PROBLEM REQUIREMENTS: Transcribe the data in full, keeping each line exactly as it appears.

DATA FOR THIS EXERCISE:
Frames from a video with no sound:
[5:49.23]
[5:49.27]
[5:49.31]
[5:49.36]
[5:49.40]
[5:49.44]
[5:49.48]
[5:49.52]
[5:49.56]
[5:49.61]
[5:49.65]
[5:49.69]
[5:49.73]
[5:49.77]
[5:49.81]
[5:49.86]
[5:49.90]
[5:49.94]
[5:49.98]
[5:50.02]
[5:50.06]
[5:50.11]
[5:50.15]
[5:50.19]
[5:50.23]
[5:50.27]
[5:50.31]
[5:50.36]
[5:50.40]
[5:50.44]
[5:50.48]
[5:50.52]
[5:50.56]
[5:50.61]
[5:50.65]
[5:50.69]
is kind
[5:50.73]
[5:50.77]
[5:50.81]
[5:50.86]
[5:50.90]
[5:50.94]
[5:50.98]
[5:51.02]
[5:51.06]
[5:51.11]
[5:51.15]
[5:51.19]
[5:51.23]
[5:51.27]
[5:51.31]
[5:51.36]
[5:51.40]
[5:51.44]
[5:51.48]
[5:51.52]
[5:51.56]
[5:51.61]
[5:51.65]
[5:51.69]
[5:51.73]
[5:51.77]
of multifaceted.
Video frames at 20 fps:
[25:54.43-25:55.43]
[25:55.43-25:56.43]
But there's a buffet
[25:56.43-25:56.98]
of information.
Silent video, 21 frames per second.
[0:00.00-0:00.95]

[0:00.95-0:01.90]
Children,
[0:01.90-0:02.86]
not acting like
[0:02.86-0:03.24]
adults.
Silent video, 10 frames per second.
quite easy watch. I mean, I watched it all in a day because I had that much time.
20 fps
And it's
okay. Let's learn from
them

WRITTEN REPLY:
Frames from a video with no sound:
[5:49.23]
[5:49.27]
[5:49.31]
[5:49.36]
[5:49.40]
[5:49.44]
[5:49.48]
[5:49.52]
[5:49.56]
[5:49.61]
[5:49.65]
[5:49.69]
[5:49.73]
[5:49.77]
[5:49.81]
[5:49.86]
[5:49.90]
[5:49.94]
[5:49.98]
[5:50.02]
[5:50.06]
[5:50.11]
[5:50.15]
[5:50.19]
[5:50.23]
[5:50.27]
[5:50.31]
[5:50.36]
[5:50.40]
[5:50.44]
[5:50.48]
[5:50.52]
[5:50.56]
[5:50.61]
[5:50.65]
[5:50.69]
is kind
[5:50.73]
[5:50.77]
[5:50.81]
[5:50.86]
[5:50.90]
[5:50.94]
[5:50.98]
[5:51.02]
[5:51.06]
[5:51.11]
[5:51.15]
[5:51.19]
[5:51.23]
[5:51.27]
[5:51.31]
[5:51.36]
[5:51.40]
[5:51.44]
[5:51.48]
[5:51.52]
[5:51.56]
[5:51.61]
[5:51.65]
[5:51.69]
[5:51.73]
[5:51.77]
of multifaceted.
Video frames at 20 fps:
[25:54.43-25:55.43]
[25:55.43-25:56.43]
But there's a buffet
[25:56.43-25:56.98]
of information.
Silent video, 21 frames per second.
[0:00.00-0:00.95]

[0:00.95-0:01.90]
Children,
[0:01.90-0:02.86]
not acting like
[0:02.86-0:03.24]
adults.
Silent video, 10 frames per second.
quite easy watch. I mean, I watched it all in a day because I had that much time.
20 fps
And it's
okay. Let's learn from
them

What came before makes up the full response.